Editor's note: This story was updated on May 7, 2025, to reflect that the National Institutes of Health and the U.S. Centers for Medicare and Medicaid Services announced a partnership on that day using federal health insurance data to research the "root causes of autism spectrum disorder (ASD)."
A few months into U.S. President Donald Trump's second term, social media users began spreading a rumor that U.S. Department of Health and Human Services Secretary Robert F. Kennedy Jr. planned to launch an "autism registry" to track Americans with the condition.
Discussion about the alleged plan spread widely on platforms like X, Facebook, Reddit and YouTube, sparking fear among many. News outlets, including MSNBC, The Guardian and Rolling Stone, also reported on the purported registry. A Change.org petition to "stop the national autism registry" received nearly 50,000 signatures.
"These efforts are not about tracking individuals. All NIH-managed databases follow the highest standards of security and privacy, with the protection of personal health information as a top priority," the statement said.
Kennedy has described plans, in conjunction with NIH, to study "environmental factors" of autism (see video of his comments here, at 19:18 and 27:45), which align with NIH's news release on its new data platform.

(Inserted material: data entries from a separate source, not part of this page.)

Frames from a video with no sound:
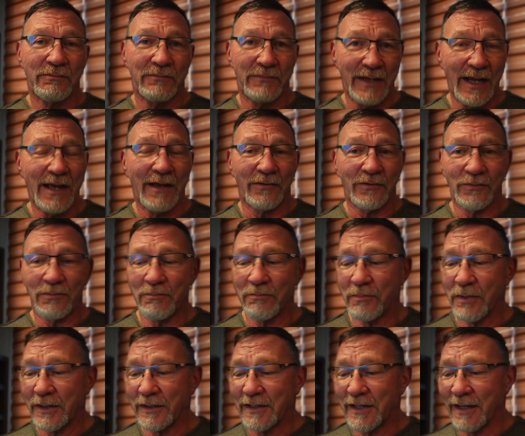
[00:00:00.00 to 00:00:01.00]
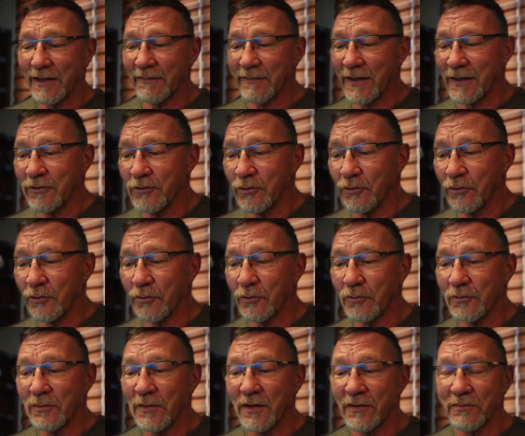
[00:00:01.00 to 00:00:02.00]
Yes, but can they
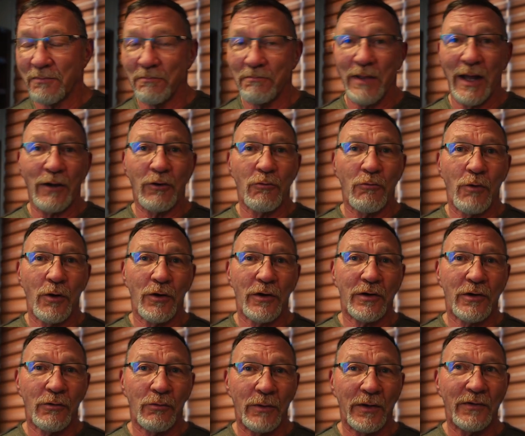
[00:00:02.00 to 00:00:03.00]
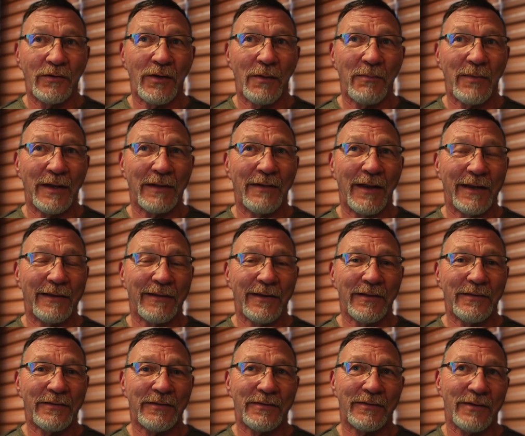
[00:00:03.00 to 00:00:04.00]
do the better work with something like
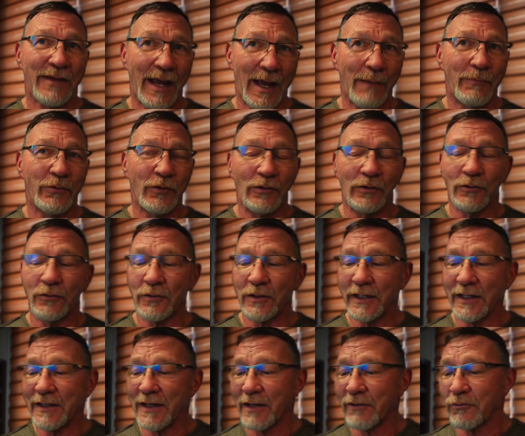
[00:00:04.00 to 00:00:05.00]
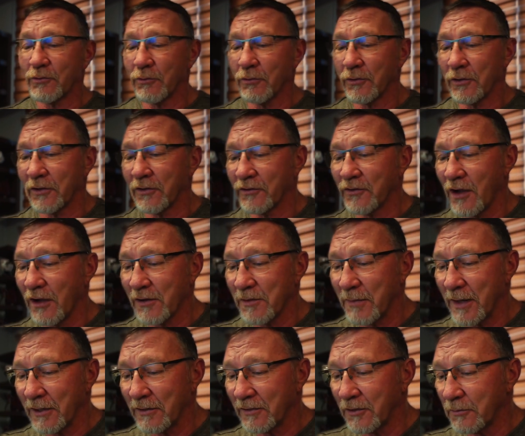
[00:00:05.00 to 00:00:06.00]
this? Absolutely, and that's what we're going to talk
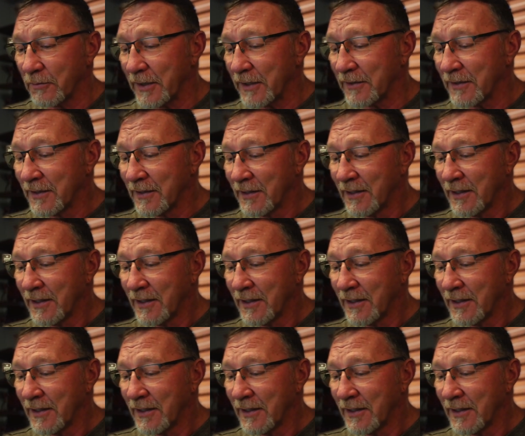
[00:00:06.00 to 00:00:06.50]
about a little bit.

(As we have previously reported, contrary to Kennedy's assertion — see 18:44 — that there must be an "environmental toxin" to blame for an increase in autism diagnoses, experts believe there is no single cause of autism, and a rise in diagnoses can be attributed to factors such as increased awareness and better services. Experts and advocates for autistic people say Kennedy frequently perpetuates harmful and false stereotypes about autism; Snopes previously verified that Kennedy claimed, falsely, that autistic children will "never pay taxes," among other assertions.)
A timeline of contradictory statements and announcements
The "autism registry" rumor started after CBS News reported on April 22, 2025, that the National Institutes of Health (NIH), which HHS oversees, planned to launch "a new disease registry" to "track Americans with autism." Snopes verified that CBS News' story accurately reported on an NIH meeting in which the director of the agency, Jay Bhattacharya, said NIH would be creating a new "national disease registry," including for autism, as an apparent part of Kennedy's plans to study the "environmental factors" of autism.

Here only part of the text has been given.